* **PROBLEM REQUIREMENTS**:
Each entry should be set down exactly as written, except for any picture it holds.

○ ○ ○ ○ ○ ○ ○

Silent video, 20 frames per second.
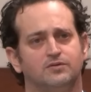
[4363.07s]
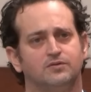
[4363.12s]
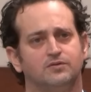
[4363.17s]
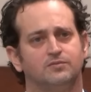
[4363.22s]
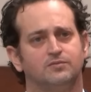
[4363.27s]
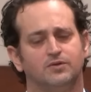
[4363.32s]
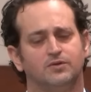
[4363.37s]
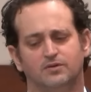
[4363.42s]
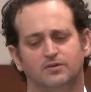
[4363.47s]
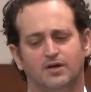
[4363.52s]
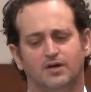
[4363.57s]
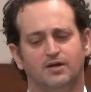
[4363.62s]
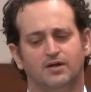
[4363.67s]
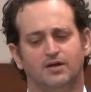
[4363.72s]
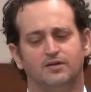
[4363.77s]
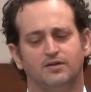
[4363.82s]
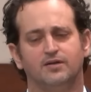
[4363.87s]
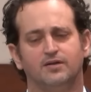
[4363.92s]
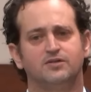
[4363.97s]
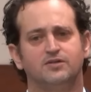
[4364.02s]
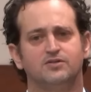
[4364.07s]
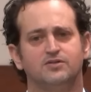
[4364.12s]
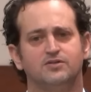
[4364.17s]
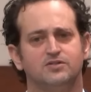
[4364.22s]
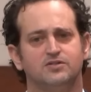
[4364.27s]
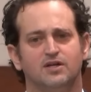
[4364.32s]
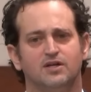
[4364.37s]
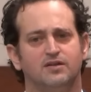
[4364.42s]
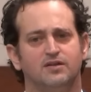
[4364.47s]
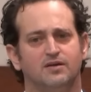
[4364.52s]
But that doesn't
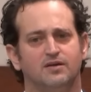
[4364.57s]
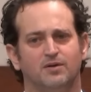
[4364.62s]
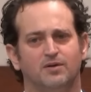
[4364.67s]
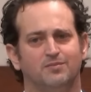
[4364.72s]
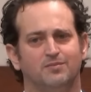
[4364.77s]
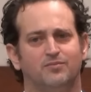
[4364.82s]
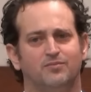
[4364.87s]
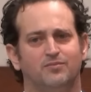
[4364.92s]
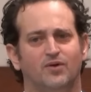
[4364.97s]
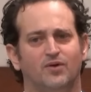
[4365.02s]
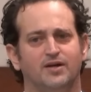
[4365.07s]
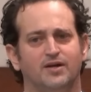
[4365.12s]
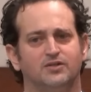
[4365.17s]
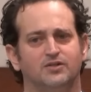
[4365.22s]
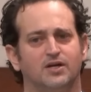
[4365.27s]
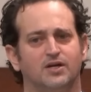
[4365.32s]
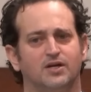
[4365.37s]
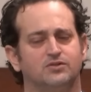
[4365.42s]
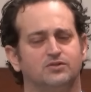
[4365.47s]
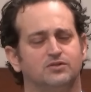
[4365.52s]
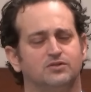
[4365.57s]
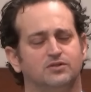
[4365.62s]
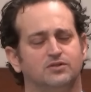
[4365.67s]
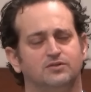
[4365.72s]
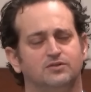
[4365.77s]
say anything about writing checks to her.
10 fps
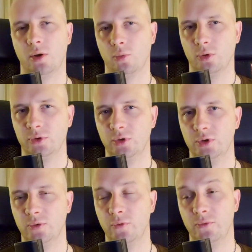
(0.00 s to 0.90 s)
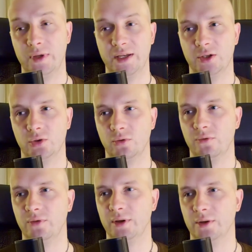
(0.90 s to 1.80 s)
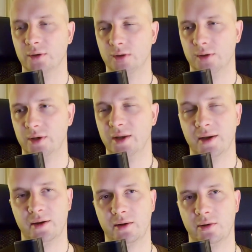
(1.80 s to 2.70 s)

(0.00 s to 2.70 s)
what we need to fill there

○ ○ ○ ○ ○ ○ ○

* **SOLUTION TO THE PROBLEM**:
Silent video, 20 frames per second.
[4363.07s]
[4363.12s]
[4363.17s]
[4363.22s]
[4363.27s]
[4363.32s]
[4363.37s]
[4363.42s]
[4363.47s]
[4363.52s]
[4363.57s]
[4363.62s]
[4363.67s]
[4363.72s]
[4363.77s]
[4363.82s]
[4363.87s]
[4363.92s]
[4363.97s]
[4364.02s]
[4364.07s]
[4364.12s]
[4364.17s]
[4364.22s]
[4364.27s]
[4364.32s]
[4364.37s]
[4364.42s]
[4364.47s]
[4364.52s]
But that doesn't
[4364.57s]
[4364.62s]
[4364.67s]
[4364.72s]
[4364.77s]
[4364.82s]
[4364.87s]
[4364.92s]
[4364.97s]
[4365.02s]
[4365.07s]
[4365.12s]
[4365.17s]
[4365.22s]
[4365.27s]
[4365.32s]
[4365.37s]
[4365.42s]
[4365.47s]
[4365.52s]
[4365.57s]
[4365.62s]
[4365.67s]
[4365.72s]
[4365.77s]
say anything about writing checks to her.
10 fps
(0.00 s to 0.90 s)
(0.90 s to 1.80 s)
(1.80 s to 2.70 s)

(0.00 s to 2.70 s)
what we need to fill there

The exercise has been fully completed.